■ AIM OF THE EXERCISE
What should be copied is the stretch of entries below from the line with "[1:46.27-1:47.27]" up to and including the line with "Verbatim transcript: work", exactly and without images.

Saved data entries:
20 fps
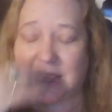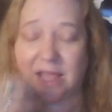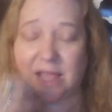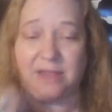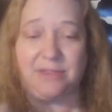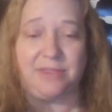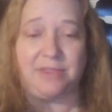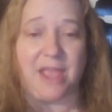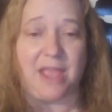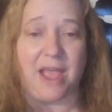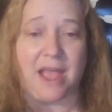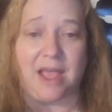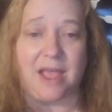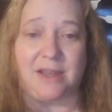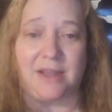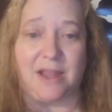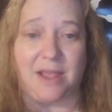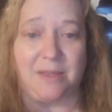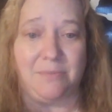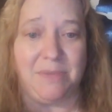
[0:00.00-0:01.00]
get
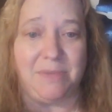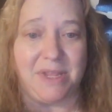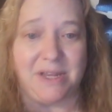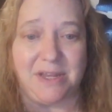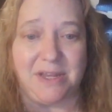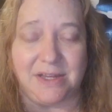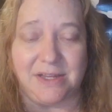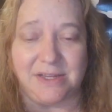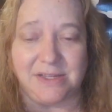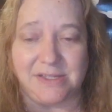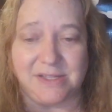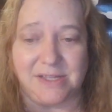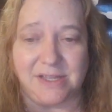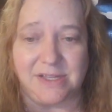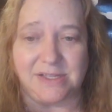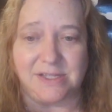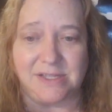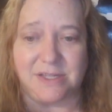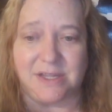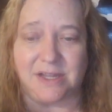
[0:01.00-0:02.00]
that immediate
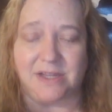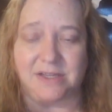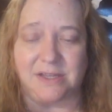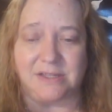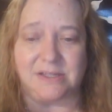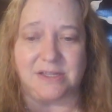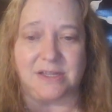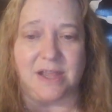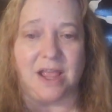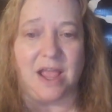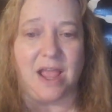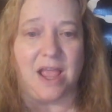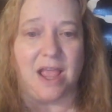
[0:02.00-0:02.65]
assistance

--

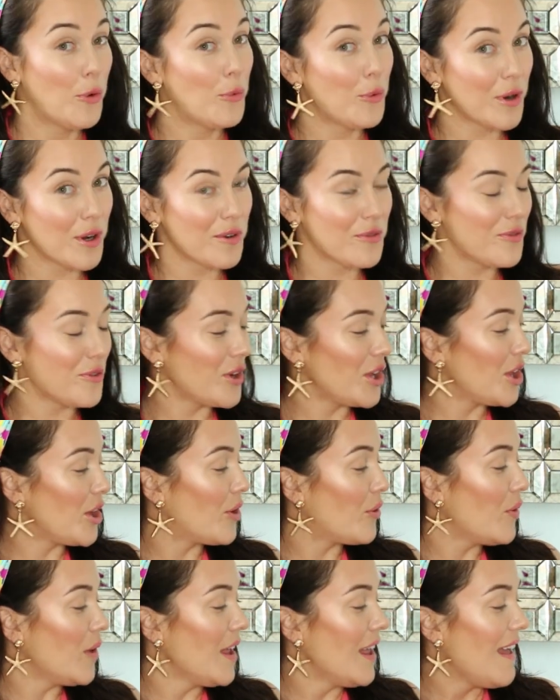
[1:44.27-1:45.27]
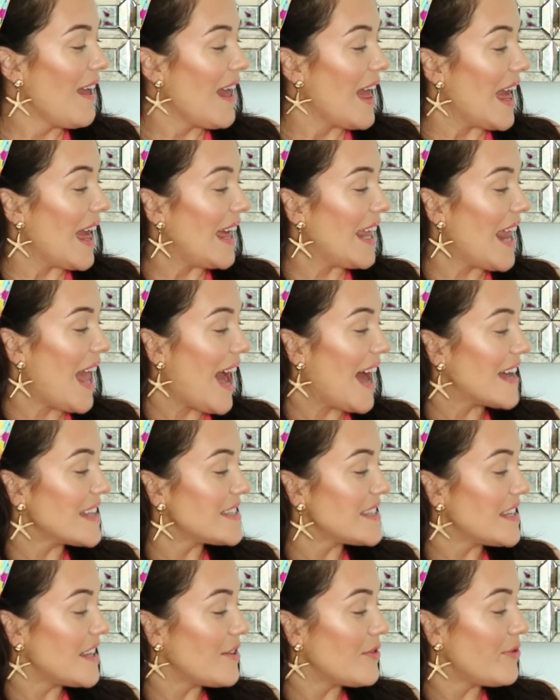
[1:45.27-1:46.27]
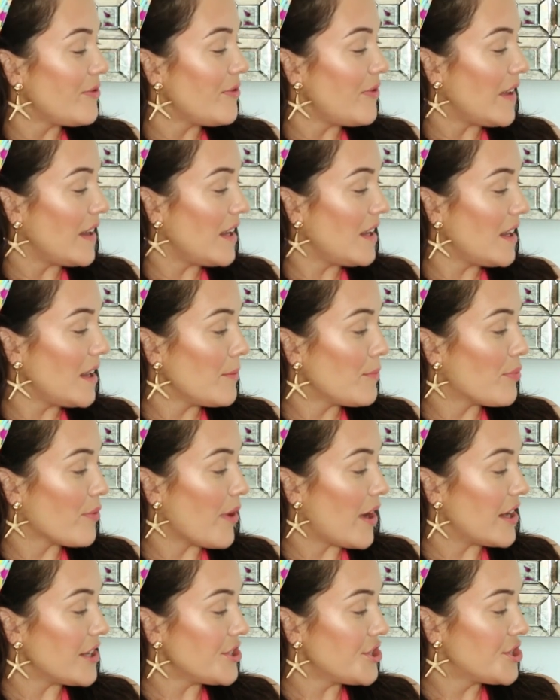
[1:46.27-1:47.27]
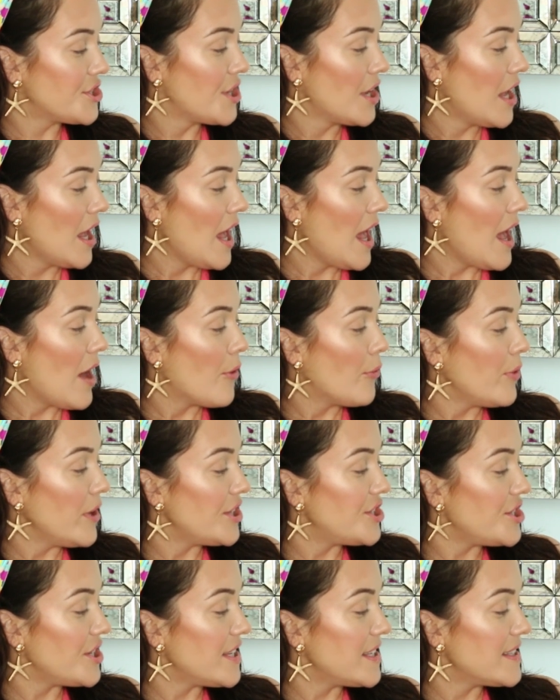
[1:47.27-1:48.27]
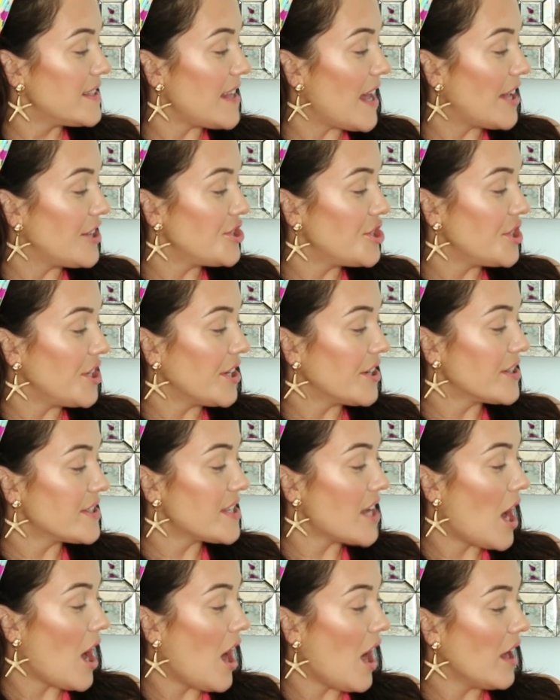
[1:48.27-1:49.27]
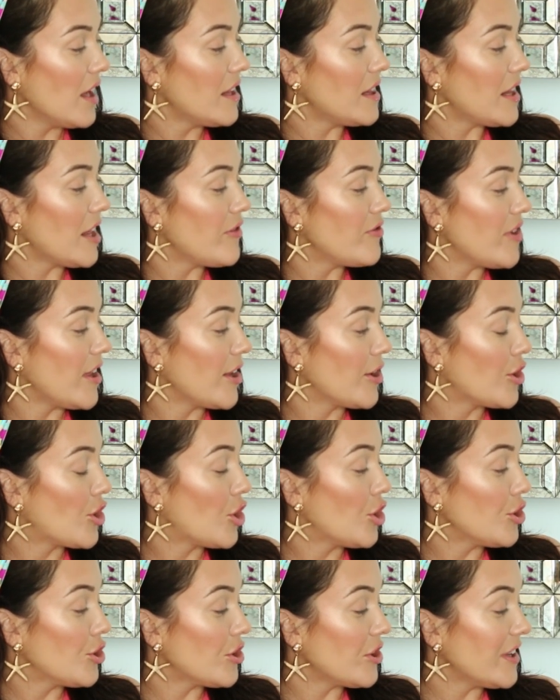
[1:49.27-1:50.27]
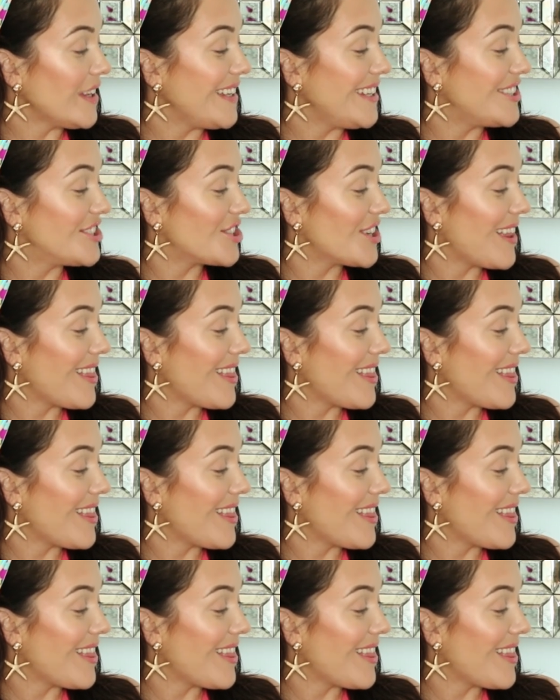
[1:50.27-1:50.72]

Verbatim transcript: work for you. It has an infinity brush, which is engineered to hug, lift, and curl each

■ ANSWER SECTION
[1:46.27-1:47.27]
[1:47.27-1:48.27]
[1:48.27-1:49.27]
[1:49.27-1:50.27]
[1:50.27-1:50.72]

Verbatim transcript: work for you. It has an infinity brush, which is engineered to hug, lift, and curl each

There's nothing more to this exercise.